Return each line of the entries that holds the string "video".
-- Supplied information follows --
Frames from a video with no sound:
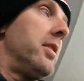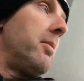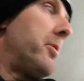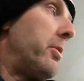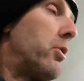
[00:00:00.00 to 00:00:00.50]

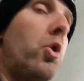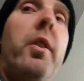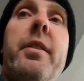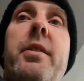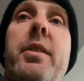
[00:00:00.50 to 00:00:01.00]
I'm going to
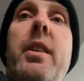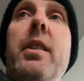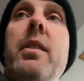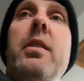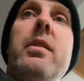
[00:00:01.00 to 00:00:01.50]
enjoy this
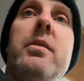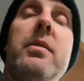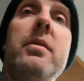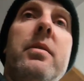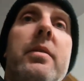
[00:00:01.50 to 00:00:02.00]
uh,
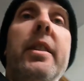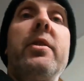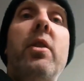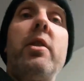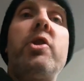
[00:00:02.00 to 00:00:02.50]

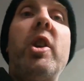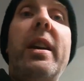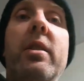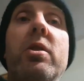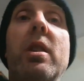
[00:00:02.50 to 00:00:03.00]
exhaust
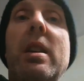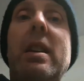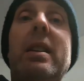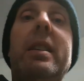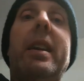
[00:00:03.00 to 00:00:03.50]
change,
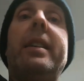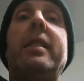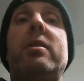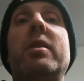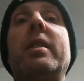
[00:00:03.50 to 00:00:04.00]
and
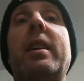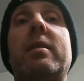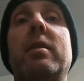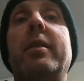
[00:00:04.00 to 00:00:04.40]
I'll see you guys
-- Supplied information concluded --
-- Supplied information follows --
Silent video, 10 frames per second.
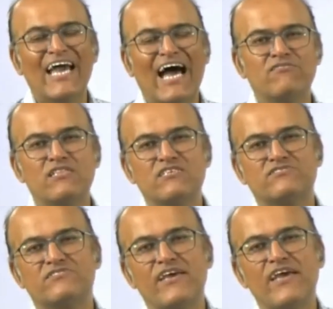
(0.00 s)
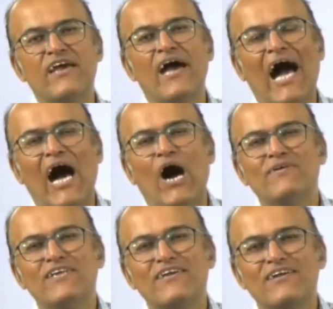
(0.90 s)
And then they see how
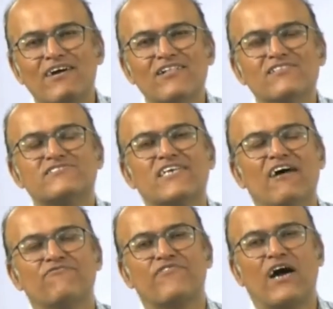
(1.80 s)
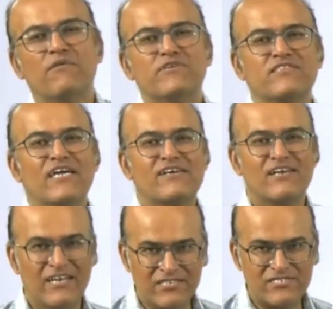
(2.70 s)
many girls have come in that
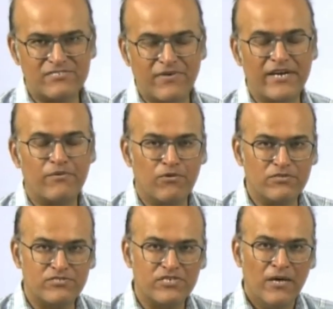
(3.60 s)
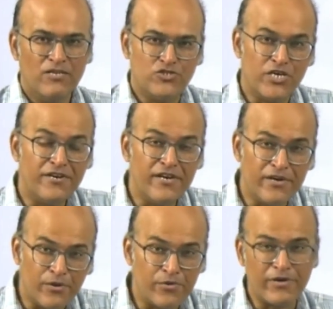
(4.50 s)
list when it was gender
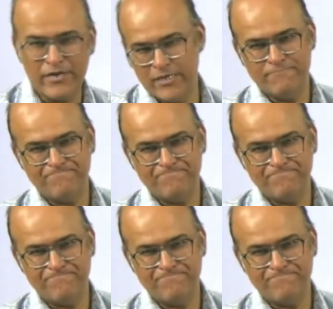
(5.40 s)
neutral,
-- Supplied information concluded --
Written solution:
Frames from a video with no sound:
Silent video, 10 frames per second.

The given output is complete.